As we shall see, Femara is not without risks and side
effects, the impact of which may only become apparent
after patients have been followed for a considerably
longer time than they were in the present truncated
study.
Ethical Concerns
It has become a common practice to call a halt to a
clinical trial if one arm of the treatment appears in
an interim analysis to be yielding significantly better
results than a competing arm.
In this case, the trial
was terminated about half way through its projected
duration, after independent analysts noted that the
Femara patients were having fewer recurrences of their
breast cancer. Although I understand and respect the
ethical concerns that prompted this decision, I think
it was wrong to halt the study at this time.
Because of
this decision, the long-term effects of the treatment
remain uncertain. The public may never discover through
a rigorous trial whether Femara treatment actually
increases overall survival, or what its possible
long-term side effects may be.
Meanwhile, hundreds of
thousands of women will receive a treatment whose full
effects remain obscure. Those women will, in effect,
become unwitting participants in an open-ended
experiment. To me, that in its own way is just as
unethical as withholding a promising treatment.
A similar point of view was expressed by John Bryant,
PhD, and Norman Wolmark, MD, in an accompanying
editorial in the New England Journal of Medicine.

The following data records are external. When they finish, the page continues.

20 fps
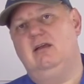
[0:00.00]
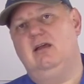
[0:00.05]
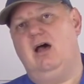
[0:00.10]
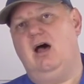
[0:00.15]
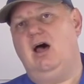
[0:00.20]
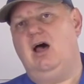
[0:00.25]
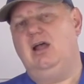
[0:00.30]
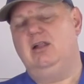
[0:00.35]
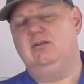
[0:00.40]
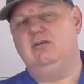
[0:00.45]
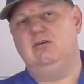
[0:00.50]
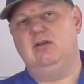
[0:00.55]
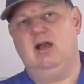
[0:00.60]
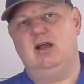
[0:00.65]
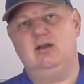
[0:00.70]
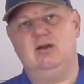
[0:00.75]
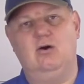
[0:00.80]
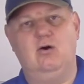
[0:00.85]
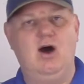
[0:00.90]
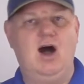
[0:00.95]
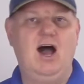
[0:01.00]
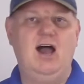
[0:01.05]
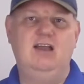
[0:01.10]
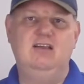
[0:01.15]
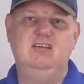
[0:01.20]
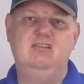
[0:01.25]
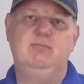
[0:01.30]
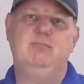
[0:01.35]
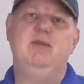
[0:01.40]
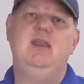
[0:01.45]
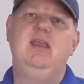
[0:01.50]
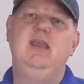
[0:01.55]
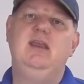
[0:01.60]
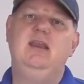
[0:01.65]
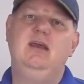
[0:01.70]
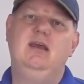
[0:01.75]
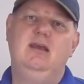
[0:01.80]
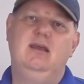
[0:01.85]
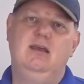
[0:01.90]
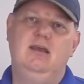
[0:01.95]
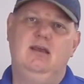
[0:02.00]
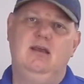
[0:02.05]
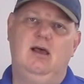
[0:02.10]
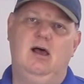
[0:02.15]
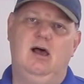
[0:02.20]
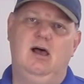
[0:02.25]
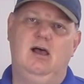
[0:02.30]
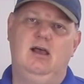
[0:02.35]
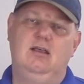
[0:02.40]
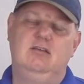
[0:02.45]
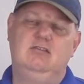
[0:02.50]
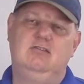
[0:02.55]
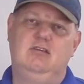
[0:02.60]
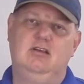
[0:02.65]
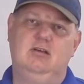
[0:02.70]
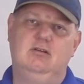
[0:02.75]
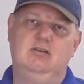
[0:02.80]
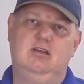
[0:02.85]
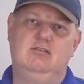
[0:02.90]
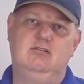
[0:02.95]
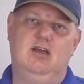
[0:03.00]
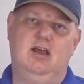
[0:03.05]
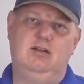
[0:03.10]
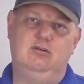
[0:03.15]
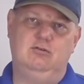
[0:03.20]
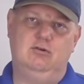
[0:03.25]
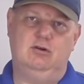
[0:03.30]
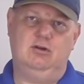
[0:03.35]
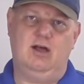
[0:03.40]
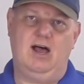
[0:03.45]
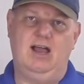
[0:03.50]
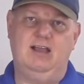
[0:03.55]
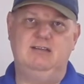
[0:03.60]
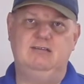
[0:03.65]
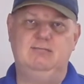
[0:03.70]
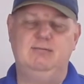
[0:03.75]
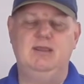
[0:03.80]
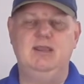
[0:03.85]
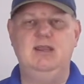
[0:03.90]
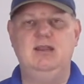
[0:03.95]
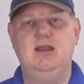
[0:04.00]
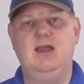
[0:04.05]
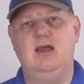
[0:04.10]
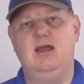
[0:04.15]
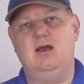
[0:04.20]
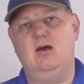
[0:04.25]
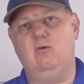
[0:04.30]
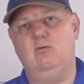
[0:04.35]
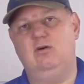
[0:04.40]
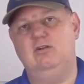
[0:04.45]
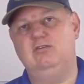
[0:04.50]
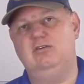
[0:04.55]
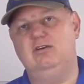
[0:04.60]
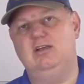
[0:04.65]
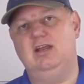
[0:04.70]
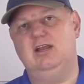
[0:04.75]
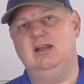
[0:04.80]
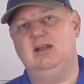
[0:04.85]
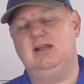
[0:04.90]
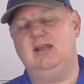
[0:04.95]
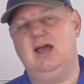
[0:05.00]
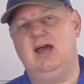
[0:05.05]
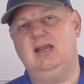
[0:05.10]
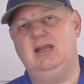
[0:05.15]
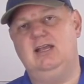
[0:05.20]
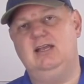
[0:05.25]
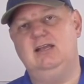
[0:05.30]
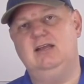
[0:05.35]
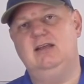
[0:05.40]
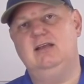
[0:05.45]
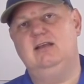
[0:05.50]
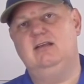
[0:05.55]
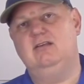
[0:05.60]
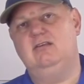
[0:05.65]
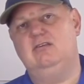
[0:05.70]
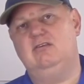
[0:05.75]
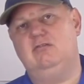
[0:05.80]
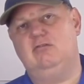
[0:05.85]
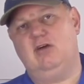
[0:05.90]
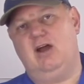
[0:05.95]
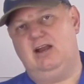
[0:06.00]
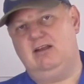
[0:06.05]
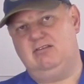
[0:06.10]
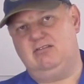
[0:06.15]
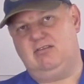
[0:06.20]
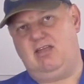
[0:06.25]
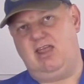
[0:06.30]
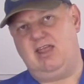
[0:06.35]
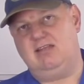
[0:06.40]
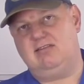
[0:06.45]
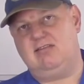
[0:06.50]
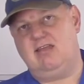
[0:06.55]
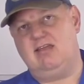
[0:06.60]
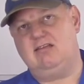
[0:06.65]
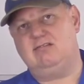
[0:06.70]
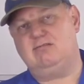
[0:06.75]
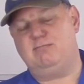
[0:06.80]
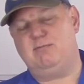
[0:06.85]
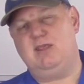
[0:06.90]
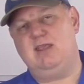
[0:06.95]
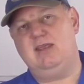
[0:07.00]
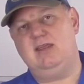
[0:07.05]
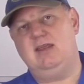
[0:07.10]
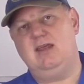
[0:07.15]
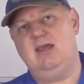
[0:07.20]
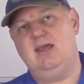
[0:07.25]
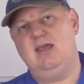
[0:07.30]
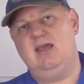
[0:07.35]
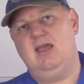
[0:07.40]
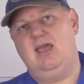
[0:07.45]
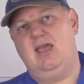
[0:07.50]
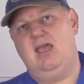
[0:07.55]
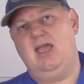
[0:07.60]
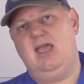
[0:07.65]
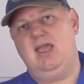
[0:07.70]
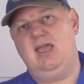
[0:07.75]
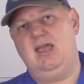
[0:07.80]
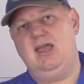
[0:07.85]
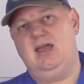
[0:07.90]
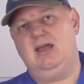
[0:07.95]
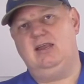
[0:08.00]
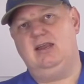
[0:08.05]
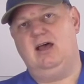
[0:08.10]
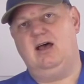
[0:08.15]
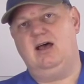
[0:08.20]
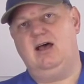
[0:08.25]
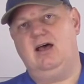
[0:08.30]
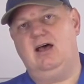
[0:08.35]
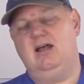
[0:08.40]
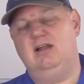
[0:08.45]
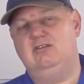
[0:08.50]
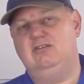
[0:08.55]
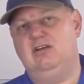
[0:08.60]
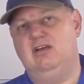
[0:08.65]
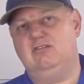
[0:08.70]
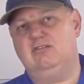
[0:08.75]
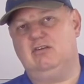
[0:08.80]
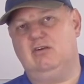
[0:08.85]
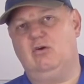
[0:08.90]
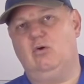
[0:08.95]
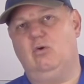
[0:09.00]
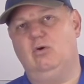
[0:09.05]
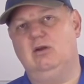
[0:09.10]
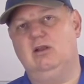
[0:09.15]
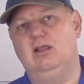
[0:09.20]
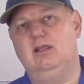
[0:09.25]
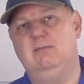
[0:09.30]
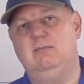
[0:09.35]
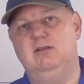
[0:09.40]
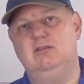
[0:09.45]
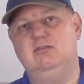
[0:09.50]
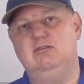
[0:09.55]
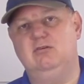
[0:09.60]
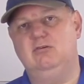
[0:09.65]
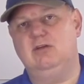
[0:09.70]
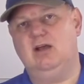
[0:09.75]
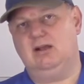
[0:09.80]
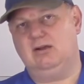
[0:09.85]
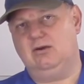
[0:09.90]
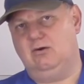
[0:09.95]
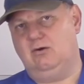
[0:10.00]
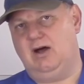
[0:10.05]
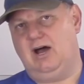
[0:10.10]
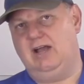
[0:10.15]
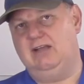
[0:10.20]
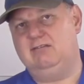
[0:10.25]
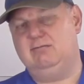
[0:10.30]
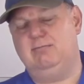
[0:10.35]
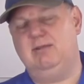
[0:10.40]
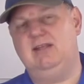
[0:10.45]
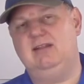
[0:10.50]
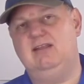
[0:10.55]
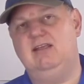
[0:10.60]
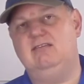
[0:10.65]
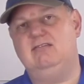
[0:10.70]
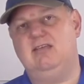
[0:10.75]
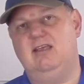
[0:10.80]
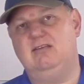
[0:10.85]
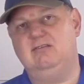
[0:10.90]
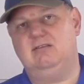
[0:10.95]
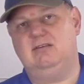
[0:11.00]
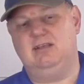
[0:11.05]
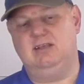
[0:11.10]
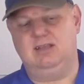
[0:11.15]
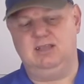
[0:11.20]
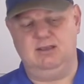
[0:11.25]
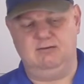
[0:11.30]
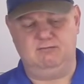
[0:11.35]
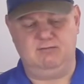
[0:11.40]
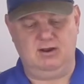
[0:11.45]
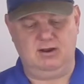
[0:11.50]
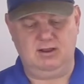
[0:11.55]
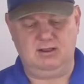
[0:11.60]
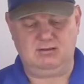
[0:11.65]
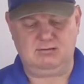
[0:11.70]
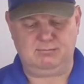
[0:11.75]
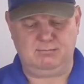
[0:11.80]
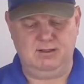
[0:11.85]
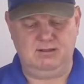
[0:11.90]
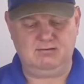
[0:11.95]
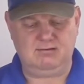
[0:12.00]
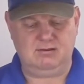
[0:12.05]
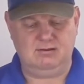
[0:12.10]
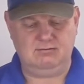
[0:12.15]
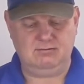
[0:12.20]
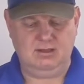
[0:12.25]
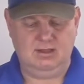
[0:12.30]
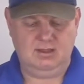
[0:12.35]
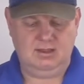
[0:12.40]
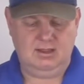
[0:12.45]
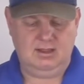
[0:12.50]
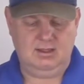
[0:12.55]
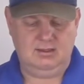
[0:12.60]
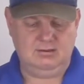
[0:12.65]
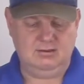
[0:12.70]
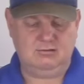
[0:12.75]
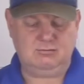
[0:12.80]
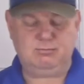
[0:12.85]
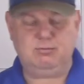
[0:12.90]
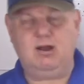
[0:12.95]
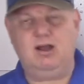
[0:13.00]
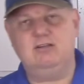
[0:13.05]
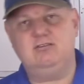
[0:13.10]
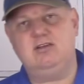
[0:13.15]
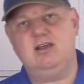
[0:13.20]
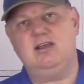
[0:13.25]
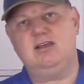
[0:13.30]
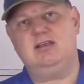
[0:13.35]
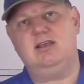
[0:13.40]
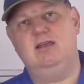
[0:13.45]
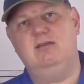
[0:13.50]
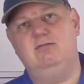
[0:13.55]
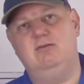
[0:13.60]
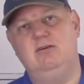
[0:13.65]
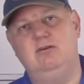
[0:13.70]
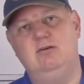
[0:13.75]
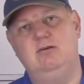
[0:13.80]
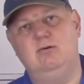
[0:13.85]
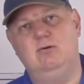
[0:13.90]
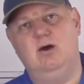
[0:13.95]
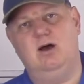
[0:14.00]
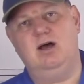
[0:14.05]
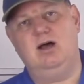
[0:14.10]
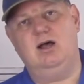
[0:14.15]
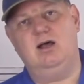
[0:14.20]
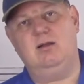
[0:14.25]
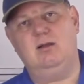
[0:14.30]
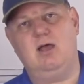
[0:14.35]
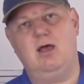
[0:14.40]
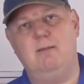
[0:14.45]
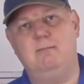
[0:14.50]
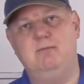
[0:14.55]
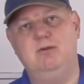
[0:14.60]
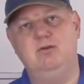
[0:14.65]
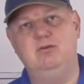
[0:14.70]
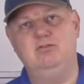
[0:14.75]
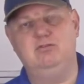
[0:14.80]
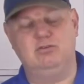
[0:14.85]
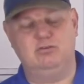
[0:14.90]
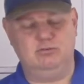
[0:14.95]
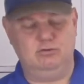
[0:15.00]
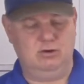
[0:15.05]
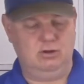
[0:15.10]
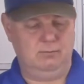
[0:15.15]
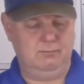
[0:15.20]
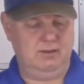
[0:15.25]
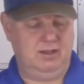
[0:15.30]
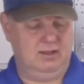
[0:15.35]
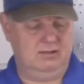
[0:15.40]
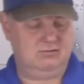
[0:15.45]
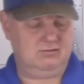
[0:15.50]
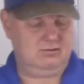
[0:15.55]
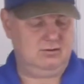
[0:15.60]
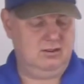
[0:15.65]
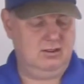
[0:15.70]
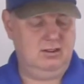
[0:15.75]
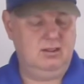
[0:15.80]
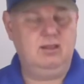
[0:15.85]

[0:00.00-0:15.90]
Do not go high speed. Steel does not drill high speed. Once you get it cutting, try to stay at that speed and adjust accordingly, but do not go high speed. These things can get very expensive in this project if you abuse your drill bits.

"[T]he primary aim of the study was not fully achieved
- namely, "to determine the disease-free survival and
overall survival for women who have previously received
~5 years of adjuvant tamoxifen randomized to receive
either letrozole 2.5 mg daily or placebo daily for five
years," they wrote.
"Thus, although the results
demonstrate a meaningful biologic effect of letrozole
therapy after tamoxifen therapy, they do not
demonstrate a significant survival benefit, nor do they
convey information about the optimal duration of
treatment beyond two to three years" (Bryant 2003).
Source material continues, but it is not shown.